Sterling steadies after loss of UK AAA credit rating
The pound stabilised on Monday after a sharp fall over the weekend after the loss of the UK's top AAA credit rating.
Having fallen to a two-and-a-half year low against the dollar and a 16-month low against the euro at lunchtime, sterling recovered in late trading.
Longer-term, analysts expect the fall in value of the pound to continue. It has lost about 7% of its value against the dollar and euro this year.
On Friday, ratings agency Moody's cut the UK's credit rating.
The value of sterling has been edging down for several weeks following concerns about the worsening outlook for the UK economy and suggestions that policymakers would be comfortable with a weaker pound.
During early trading on Monday, sterling dropped as low as $1.5069 against the dollar, before recovering to $1.514. Against the euro, the pound hovered around 16-month lows with the pound worth 1.148 euros.
Data from the US Commodity Futures Trading Commission shows that speculators continue to sell in the hope it will fall further and they can buy it back cheaper in the future.
Moody's downgrade from AAA to AA1 included a warning that growth would "remain sluggish" over the next few years. The agency said the government's debt reduction programme faced significant "challenges".
The two other main rating's agencies, S&P and Fitch, warned last year that their own AAA rating might be downgraded if the UK's economy did not improve.
Speaking in response to an urgent question in the House of Commons, Chancellor George Osborne said the government had to continue with its austerity plans or risk further downgrades.
"Ultimately that is the choice for Britain: we can either abandon our efforts to deal with our debt problems and make a difficult situation very much worse, or we can redouble our efforts to overcome our debts
In reply, shadow chancellor Ed Balls said it was time for a new economic approach.
"The chancellor needs to get out of his denial and get a new plan on growth, the jobs and the deficit that would actually work," he said.
"Or else the prime minister would need to get a new chancellor."
Jim Rogers, a long-time investment partner with George Soros, told the BBC that he expected sterling "to continue to go down further in real terms".
He said he was "not optimistic" about the UK economy, but added that several economies, including Japan and the US, were also in "serious trouble".

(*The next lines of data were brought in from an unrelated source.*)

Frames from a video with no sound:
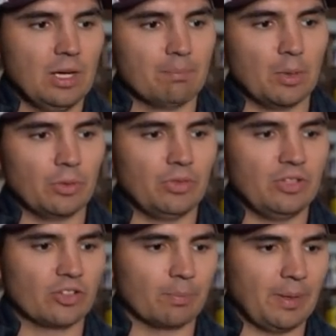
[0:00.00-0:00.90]
Both of
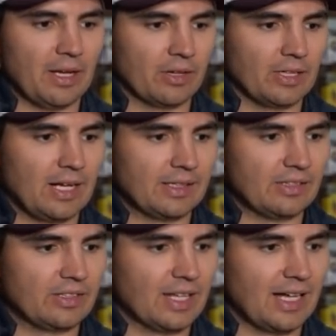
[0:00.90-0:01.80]
these are paired on
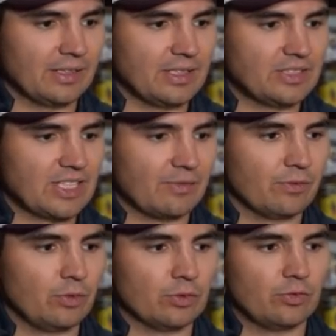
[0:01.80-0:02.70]
a Denali
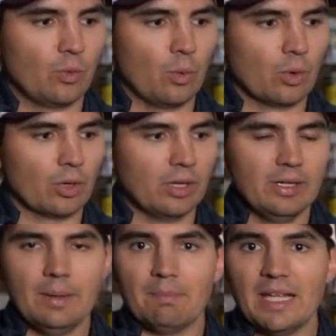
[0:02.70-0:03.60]
7'4"
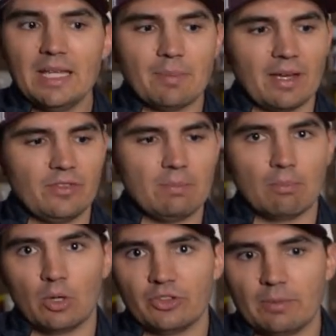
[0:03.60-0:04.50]
medium heavy
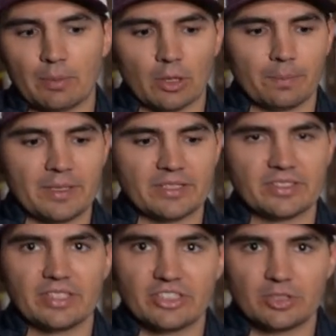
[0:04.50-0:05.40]

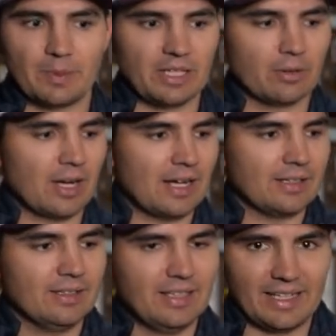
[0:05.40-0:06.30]
multi-purpose spinning
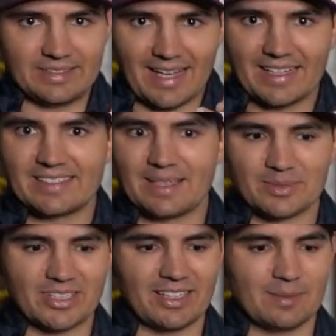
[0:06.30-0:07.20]
rod. Exact same
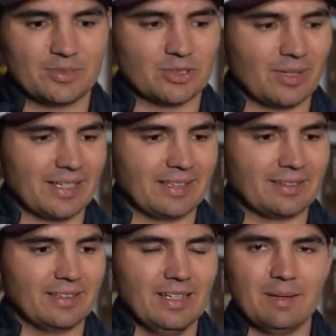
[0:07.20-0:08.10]
setup, so I
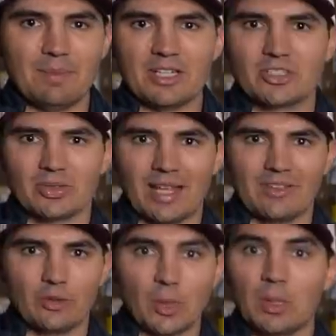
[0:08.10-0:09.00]
can make sure that
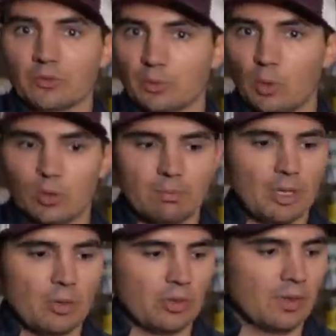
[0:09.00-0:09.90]
I feel comfortable with
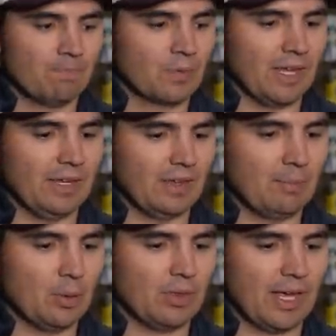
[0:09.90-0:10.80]
both. And they
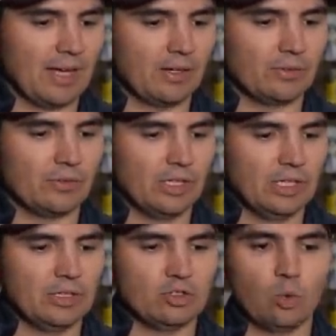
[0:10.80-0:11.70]
both have
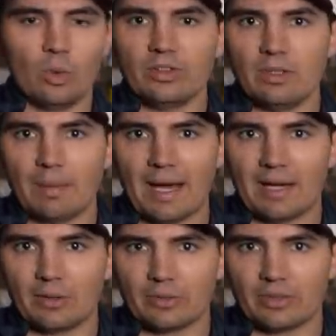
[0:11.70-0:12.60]

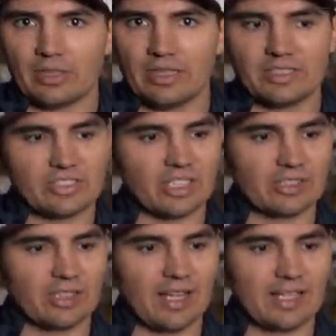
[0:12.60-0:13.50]
20-pound
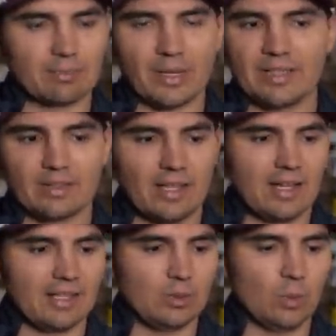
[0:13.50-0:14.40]
Sunline braided
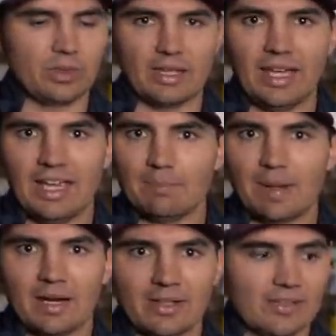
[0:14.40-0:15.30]
line with an
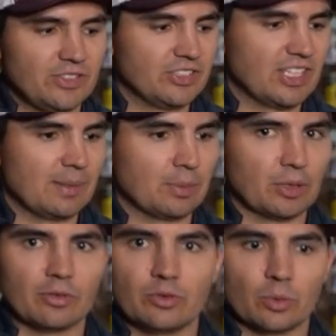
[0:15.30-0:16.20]
8-pound FC
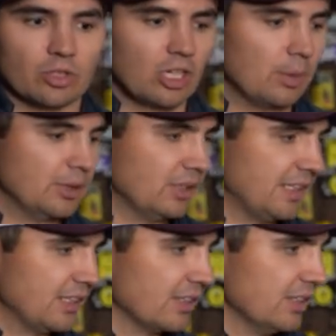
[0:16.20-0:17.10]
Sniper fluorocarbon
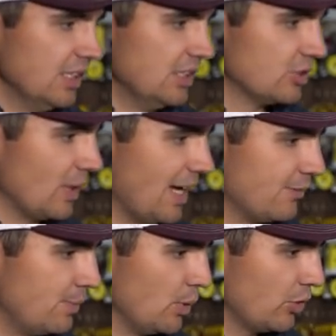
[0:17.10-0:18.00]
leader. So I
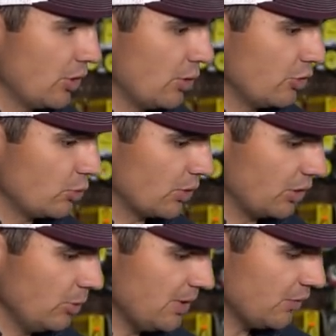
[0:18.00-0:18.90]
have both those with
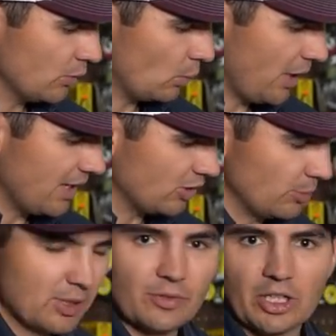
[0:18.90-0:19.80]
a little bit different weight, a
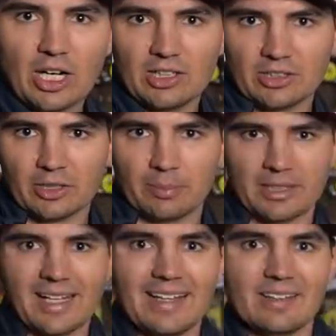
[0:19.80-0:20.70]
little bit different color,
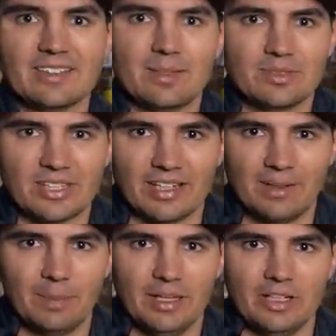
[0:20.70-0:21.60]
but kind of the same
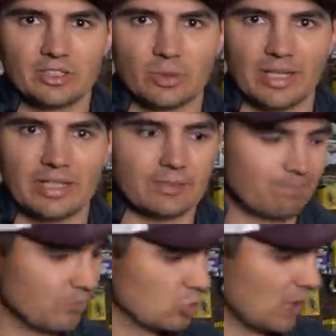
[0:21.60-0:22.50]
setup, so I
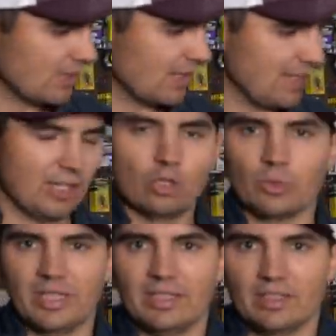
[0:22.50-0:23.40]
can try that Neko
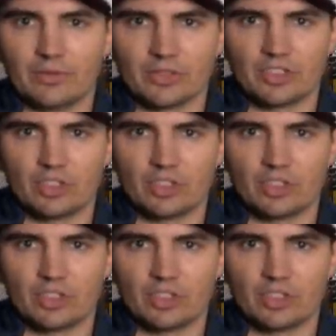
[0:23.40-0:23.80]
rig in different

On Sunday, Business Secretary Vince Cable dismissed the downgrade as "largely symbolic". Mr Cable likened credit ratings agencies to "tipsters" and part of the "background noise we have to take into account", suggesting they had a "pretty bad record" on economic and corporate forecasting.
He said the US and France had both survived similar cuts to their ratings in the past.
"In terms of the real economy, there is no reason why the downgrade should have any impact... these things do not necessarily affect the real economy but they do reflect the fact that we are going through a very difficult time," he said.
A weaker pound, while making exports cheaper, is also likely to push up the cost of imports and put upward pressure on inflation.
Shadow chief secretary to the Treasury, Rachel Reeves, said if the downgrading affected the value of the pound people could really start to suffer.
She told the BBC on Monday: "I think the prospect of the pound being weaker is actually very bad news for the economic recovery, and very bad news for families who are already struggling with rising gas and electricity prices, rising petrol prices, rising transport prices, and for pensioners as well who've seen those essentials go up it's really, really tough for them right now."
The downgrade by Moody's also sparked comment on whether financial markets should give credence to ratings agencies.
Dr Tim Morgan, global head of research, at Tullett Prebon, said in a blog: "Tempting though it is, one should not attach too much importance to the decision by Moody's to strip the UK of its AAA credit rating. For a start, credit rating agencies' own credibility hasn't recovered - perhaps it never will - from their role in the sub-prime fiasco.
"More to the point, this [downgrade] doesn't tell us anything we didn't already know - Britain is a debt-junkie, seemingly incapable of living within its means."
Moody's move failed to dent the FTSE 100's upward trend this year, with the index ending the day higher, up 0.3% at 6355.37 points.
David Cummings, head of equities at Standard Life, said share markets had long discounted a possible downgrade. He questioned the ratings agencies' track record, especially during the height of the global financial crisis.
He told the BBC that when the US was downgraded from AAA the impact was barely noticeable. "Since the US was downgraded [in August 2011] it has never looked back," he said.
The UK is at risk of slipping back into recession for the third time since 2008.
The economy grew in the third quarter of last year, boosted by the impact of the Olympics, but shrunk again by 0.3% in the last three months of 2012 and would re-enter recession if it contracted in the first quarter of 2013.
Germany and Canada are the only major economies to currently have a top AAA rating, as much of the world has been shaken by the financial crisis of 2008 and its subsequent debt crises.